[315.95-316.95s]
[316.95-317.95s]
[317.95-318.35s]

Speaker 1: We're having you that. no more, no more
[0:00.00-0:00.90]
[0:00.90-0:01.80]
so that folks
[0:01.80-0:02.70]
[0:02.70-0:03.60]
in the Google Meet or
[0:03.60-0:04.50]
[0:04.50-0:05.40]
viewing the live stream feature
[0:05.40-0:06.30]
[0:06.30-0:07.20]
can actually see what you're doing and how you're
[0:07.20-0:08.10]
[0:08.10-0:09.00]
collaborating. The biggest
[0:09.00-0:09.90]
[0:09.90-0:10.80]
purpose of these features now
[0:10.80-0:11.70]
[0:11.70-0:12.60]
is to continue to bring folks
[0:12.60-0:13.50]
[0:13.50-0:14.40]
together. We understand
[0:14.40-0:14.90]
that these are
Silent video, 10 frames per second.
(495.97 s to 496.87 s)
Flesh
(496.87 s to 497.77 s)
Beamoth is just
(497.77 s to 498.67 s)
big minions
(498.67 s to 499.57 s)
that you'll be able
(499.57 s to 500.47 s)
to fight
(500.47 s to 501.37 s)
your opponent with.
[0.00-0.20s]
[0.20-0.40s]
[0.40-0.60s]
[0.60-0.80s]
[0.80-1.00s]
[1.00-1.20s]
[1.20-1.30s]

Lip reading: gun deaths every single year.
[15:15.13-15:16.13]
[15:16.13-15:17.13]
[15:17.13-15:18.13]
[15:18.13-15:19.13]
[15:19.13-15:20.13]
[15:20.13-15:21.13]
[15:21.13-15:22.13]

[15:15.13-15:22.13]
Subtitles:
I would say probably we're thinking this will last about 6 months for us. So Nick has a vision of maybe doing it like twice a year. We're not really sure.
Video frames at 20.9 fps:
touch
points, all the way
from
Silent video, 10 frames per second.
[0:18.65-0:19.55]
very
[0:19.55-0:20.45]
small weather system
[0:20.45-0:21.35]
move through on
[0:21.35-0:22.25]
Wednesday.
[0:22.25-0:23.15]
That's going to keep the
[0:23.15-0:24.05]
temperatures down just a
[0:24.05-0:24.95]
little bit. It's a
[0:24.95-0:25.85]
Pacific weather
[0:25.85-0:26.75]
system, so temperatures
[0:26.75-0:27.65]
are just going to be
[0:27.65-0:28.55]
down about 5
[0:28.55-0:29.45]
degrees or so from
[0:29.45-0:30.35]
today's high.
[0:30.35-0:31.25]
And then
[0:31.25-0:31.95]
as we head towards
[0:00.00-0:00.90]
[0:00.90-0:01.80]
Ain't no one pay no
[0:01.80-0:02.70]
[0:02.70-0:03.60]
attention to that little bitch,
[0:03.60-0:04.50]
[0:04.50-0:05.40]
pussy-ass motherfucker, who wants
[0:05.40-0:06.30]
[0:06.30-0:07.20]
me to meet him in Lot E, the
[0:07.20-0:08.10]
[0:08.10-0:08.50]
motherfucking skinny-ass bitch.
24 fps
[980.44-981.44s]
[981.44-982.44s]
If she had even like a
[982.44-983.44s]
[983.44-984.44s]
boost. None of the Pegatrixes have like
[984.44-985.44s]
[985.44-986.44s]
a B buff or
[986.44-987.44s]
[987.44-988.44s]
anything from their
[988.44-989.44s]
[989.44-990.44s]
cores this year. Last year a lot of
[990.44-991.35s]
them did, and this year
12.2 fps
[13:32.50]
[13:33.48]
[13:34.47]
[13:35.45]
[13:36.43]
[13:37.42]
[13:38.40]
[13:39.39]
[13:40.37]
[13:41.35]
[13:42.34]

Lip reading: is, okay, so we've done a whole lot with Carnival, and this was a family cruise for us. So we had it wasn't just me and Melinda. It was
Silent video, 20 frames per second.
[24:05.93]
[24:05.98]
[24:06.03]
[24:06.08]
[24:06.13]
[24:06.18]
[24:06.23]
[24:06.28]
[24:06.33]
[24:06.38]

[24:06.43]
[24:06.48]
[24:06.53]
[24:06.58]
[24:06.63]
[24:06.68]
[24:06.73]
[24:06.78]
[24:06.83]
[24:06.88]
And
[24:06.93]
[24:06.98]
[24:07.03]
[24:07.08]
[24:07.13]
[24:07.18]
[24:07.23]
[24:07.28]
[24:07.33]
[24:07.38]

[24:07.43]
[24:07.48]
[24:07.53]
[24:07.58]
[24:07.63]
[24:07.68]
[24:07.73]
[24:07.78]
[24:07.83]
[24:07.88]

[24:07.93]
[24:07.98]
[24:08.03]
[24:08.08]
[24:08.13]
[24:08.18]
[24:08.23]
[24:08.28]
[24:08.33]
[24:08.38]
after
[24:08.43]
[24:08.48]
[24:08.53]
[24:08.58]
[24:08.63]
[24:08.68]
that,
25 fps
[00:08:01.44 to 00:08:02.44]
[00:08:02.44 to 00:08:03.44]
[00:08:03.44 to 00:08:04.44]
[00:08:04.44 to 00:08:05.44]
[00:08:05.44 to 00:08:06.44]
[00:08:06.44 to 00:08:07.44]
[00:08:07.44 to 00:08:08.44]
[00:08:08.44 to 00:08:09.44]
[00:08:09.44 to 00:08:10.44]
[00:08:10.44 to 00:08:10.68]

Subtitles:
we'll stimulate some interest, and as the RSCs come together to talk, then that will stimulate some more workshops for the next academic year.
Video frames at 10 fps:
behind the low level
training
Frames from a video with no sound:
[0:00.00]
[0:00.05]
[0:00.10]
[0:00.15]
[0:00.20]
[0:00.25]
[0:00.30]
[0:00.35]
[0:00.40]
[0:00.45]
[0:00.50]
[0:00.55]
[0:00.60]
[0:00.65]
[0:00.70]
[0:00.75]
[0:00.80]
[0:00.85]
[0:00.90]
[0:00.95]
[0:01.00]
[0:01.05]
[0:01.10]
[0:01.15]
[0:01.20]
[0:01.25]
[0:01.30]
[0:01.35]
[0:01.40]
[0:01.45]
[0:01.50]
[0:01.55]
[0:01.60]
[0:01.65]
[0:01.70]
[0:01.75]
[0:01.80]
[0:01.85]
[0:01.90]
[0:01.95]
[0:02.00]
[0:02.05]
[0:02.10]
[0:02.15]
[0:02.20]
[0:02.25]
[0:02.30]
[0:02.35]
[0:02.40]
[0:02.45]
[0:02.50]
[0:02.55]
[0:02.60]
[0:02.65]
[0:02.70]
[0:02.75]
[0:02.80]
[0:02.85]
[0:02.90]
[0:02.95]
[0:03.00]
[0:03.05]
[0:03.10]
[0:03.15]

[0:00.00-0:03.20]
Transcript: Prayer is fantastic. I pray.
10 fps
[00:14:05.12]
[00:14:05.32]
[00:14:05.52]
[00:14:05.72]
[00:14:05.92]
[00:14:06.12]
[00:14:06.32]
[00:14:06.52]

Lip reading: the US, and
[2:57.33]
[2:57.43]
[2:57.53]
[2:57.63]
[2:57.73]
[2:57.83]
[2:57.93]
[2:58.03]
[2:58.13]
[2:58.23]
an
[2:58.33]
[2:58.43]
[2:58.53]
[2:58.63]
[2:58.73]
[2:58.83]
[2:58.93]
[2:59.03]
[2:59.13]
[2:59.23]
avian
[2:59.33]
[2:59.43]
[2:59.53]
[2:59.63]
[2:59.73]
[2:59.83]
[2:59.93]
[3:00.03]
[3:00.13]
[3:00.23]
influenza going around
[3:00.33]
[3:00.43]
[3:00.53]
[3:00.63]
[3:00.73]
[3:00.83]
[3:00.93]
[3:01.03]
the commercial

**EXERCISE DIRECTIONS**
Exactly as written, give the records again.

**THE COMPLETED TASK**
[315.95-316.95s]
[316.95-317.95s]
[317.95-318.35s]

Speaker 1: We're having you that. no more, no more
[0:00.00-0:00.90]
[0:00.90-0:01.80]
so that folks
[0:01.80-0:02.70]
[0:02.70-0:03.60]
in the Google Meet or
[0:03.60-0:04.50]
[0:04.50-0:05.40]
viewing the live stream feature
[0:05.40-0:06.30]
[0:06.30-0:07.20]
can actually see what you're doing and how you're
[0:07.20-0:08.10]
[0:08.10-0:09.00]
collaborating. The biggest
[0:09.00-0:09.90]
[0:09.90-0:10.80]
purpose of these features now
[0:10.80-0:11.70]
[0:11.70-0:12.60]
is to continue to bring folks
[0:12.60-0:13.50]
[0:13.50-0:14.40]
together. We understand
[0:14.40-0:14.90]
that these are
Silent video, 10 frames per second.
(495.97 s to 496.87 s)
Flesh
(496.87 s to 497.77 s)
Beamoth is just
(497.77 s to 498.67 s)
big minions
(498.67 s to 499.57 s)
that you'll be able
(499.57 s to 500.47 s)
to fight
(500.47 s to 501.37 s)
your opponent with.
[0.00-0.20s]
[0.20-0.40s]
[0.40-0.60s]
[0.60-0.80s]
[0.80-1.00s]
[1.00-1.20s]
[1.20-1.30s]

Lip reading: gun deaths every single year.
[15:15.13-15:16.13]
[15:16.13-15:17.13]
[15:17.13-15:18.13]
[15:18.13-15:19.13]
[15:19.13-15:20.13]
[15:20.13-15:21.13]
[15:21.13-15:22.13]

[15:15.13-15:22.13]
Subtitles:
I would say probably we're thinking this will last about 6 months for us. So Nick has a vision of maybe doing it like twice a year. We're not really sure.
Video frames at 20.9 fps:
touch
points, all the way
from
Silent video, 10 frames per second.
[0:18.65-0:19.55]
very
[0:19.55-0:20.45]
small weather system
[0:20.45-0:21.35]
move through on
[0:21.35-0:22.25]
Wednesday.
[0:22.25-0:23.15]
That's going to keep the
[0:23.15-0:24.05]
temperatures down just a
[0:24.05-0:24.95]
little bit. It's a
[0:24.95-0:25.85]
Pacific weather
[0:25.85-0:26.75]
system, so temperatures
[0:26.75-0:27.65]
are just going to be
[0:27.65-0:28.55]
down about 5
[0:28.55-0:29.45]
degrees or so from
[0:29.45-0:30.35]
today's high.
[0:30.35-0:31.25]
And then
[0:31.25-0:31.95]
as we head towards
[0:00.00-0:00.90]
[0:00.90-0:01.80]
Ain't no one pay no
[0:01.80-0:02.70]
[0:02.70-0:03.60]
attention to that little bitch,
[0:03.60-0:04.50]
[0:04.50-0:05.40]
pussy-ass motherfucker, who wants
[0:05.40-0:06.30]
[0:06.30-0:07.20]
me to meet him in Lot E, the
[0:07.20-0:08.10]
[0:08.10-0:08.50]
motherfucking skinny-ass bitch.
24 fps
[980.44-981.44s]
[981.44-982.44s]
If she had even like a
[982.44-983.44s]
[983.44-984.44s]
boost. None of the Pegatrixes have like
[984.44-985.44s]
[985.44-986.44s]
a B buff or
[986.44-987.44s]
[987.44-988.44s]
anything from their
[988.44-989.44s]
[989.44-990.44s]
cores this year. Last year a lot of
[990.44-991.35s]
them did, and this year
12.2 fps
[13:32.50]
[13:33.48]
[13:34.47]
[13:35.45]
[13:36.43]
[13:37.42]
[13:38.40]
[13:39.39]
[13:40.37]
[13:41.35]
[13:42.34]

Lip reading: is, okay, so we've done a whole lot with Carnival, and this was a family cruise for us. So we had it wasn't just me and Melinda. It was
Silent video, 20 frames per second.
[24:05.93]
[24:05.98]
[24:06.03]
[24:06.08]
[24:06.13]
[24:06.18]
[24:06.23]
[24:06.28]
[24:06.33]
[24:06.38]

[24:06.43]
[24:06.48]
[24:06.53]
[24:06.58]
[24:06.63]
[24:06.68]
[24:06.73]
[24:06.78]
[24:06.83]
[24:06.88]
And
[24:06.93]
[24:06.98]
[24:07.03]
[24:07.08]
[24:07.13]
[24:07.18]
[24:07.23]
[24:07.28]
[24:07.33]
[24:07.38]

[24:07.43]
[24:07.48]
[24:07.53]
[24:07.58]
[24:07.63]
[24:07.68]
[24:07.73]
[24:07.78]
[24:07.83]
[24:07.88]

[24:07.93]
[24:07.98]
[24:08.03]
[24:08.08]
[24:08.13]
[24:08.18]
[24:08.23]
[24:08.28]
[24:08.33]
[24:08.38]
after
[24:08.43]
[24:08.48]
[24:08.53]
[24:08.58]
[24:08.63]
[24:08.68]
that,
25 fps
[00:08:01.44 to 00:08:02.44]
[00:08:02.44 to 00:08:03.44]
[00:08:03.44 to 00:08:04.44]
[00:08:04.44 to 00:08:05.44]
[00:08:05.44 to 00:08:06.44]
[00:08:06.44 to 00:08:07.44]
[00:08:07.44 to 00:08:08.44]
[00:08:08.44 to 00:08:09.44]
[00:08:09.44 to 00:08:10.44]
[00:08:10.44 to 00:08:10.68]

Subtitles:
we'll stimulate some interest, and as the RSCs come together to talk, then that will stimulate some more workshops for the next academic year.
Video frames at 10 fps:
behind the low level
training
Frames from a video with no sound:
[0:00.00]
[0:00.05]
[0:00.10]
[0:00.15]
[0:00.20]
[0:00.25]
[0:00.30]
[0:00.35]
[0:00.40]
[0:00.45]
[0:00.50]
[0:00.55]
[0:00.60]
[0:00.65]
[0:00.70]
[0:00.75]
[0:00.80]
[0:00.85]
[0:00.90]
[0:00.95]
[0:01.00]
[0:01.05]
[0:01.10]
[0:01.15]
[0:01.20]
[0:01.25]
[0:01.30]
[0:01.35]
[0:01.40]
[0:01.45]
[0:01.50]
[0:01.55]
[0:01.60]
[0:01.65]
[0:01.70]
[0:01.75]
[0:01.80]
[0:01.85]
[0:01.90]
[0:01.95]
[0:02.00]
[0:02.05]
[0:02.10]
[0:02.15]
[0:02.20]
[0:02.25]
[0:02.30]
[0:02.35]
[0:02.40]
[0:02.45]
[0:02.50]
[0:02.55]
[0:02.60]
[0:02.65]
[0:02.70]
[0:02.75]
[0:02.80]
[0:02.85]
[0:02.90]
[0:02.95]
[0:03.00]
[0:03.05]
[0:03.10]
[0:03.15]

[0:00.00-0:03.20]
Transcript: Prayer is fantastic. I pray.
10 fps
[00:14:05.12]
[00:14:05.32]
[00:14:05.52]
[00:14:05.72]
[00:14:05.92]
[00:14:06.12]
[00:14:06.32]
[00:14:06.52]

Lip reading: the US, and
[2:57.33]
[2:57.43]
[2:57.53]
[2:57.63]
[2:57.73]
[2:57.83]
[2:57.93]
[2:58.03]
[2:58.13]
[2:58.23]
an
[2:58.33]
[2:58.43]
[2:58.53]
[2:58.63]
[2:58.73]
[2:58.83]
[2:58.93]
[2:59.03]
[2:59.13]
[2:59.23]
avian
[2:59.33]
[2:59.43]
[2:59.53]
[2:59.63]
[2:59.73]
[2:59.83]
[2:59.93]
[3:00.03]
[3:00.13]
[3:00.23]
influenza going around
[3:00.33]
[3:00.43]
[3:00.53]
[3:00.63]
[3:00.73]
[3:00.83]
[3:00.93]
[3:01.03]
the commercial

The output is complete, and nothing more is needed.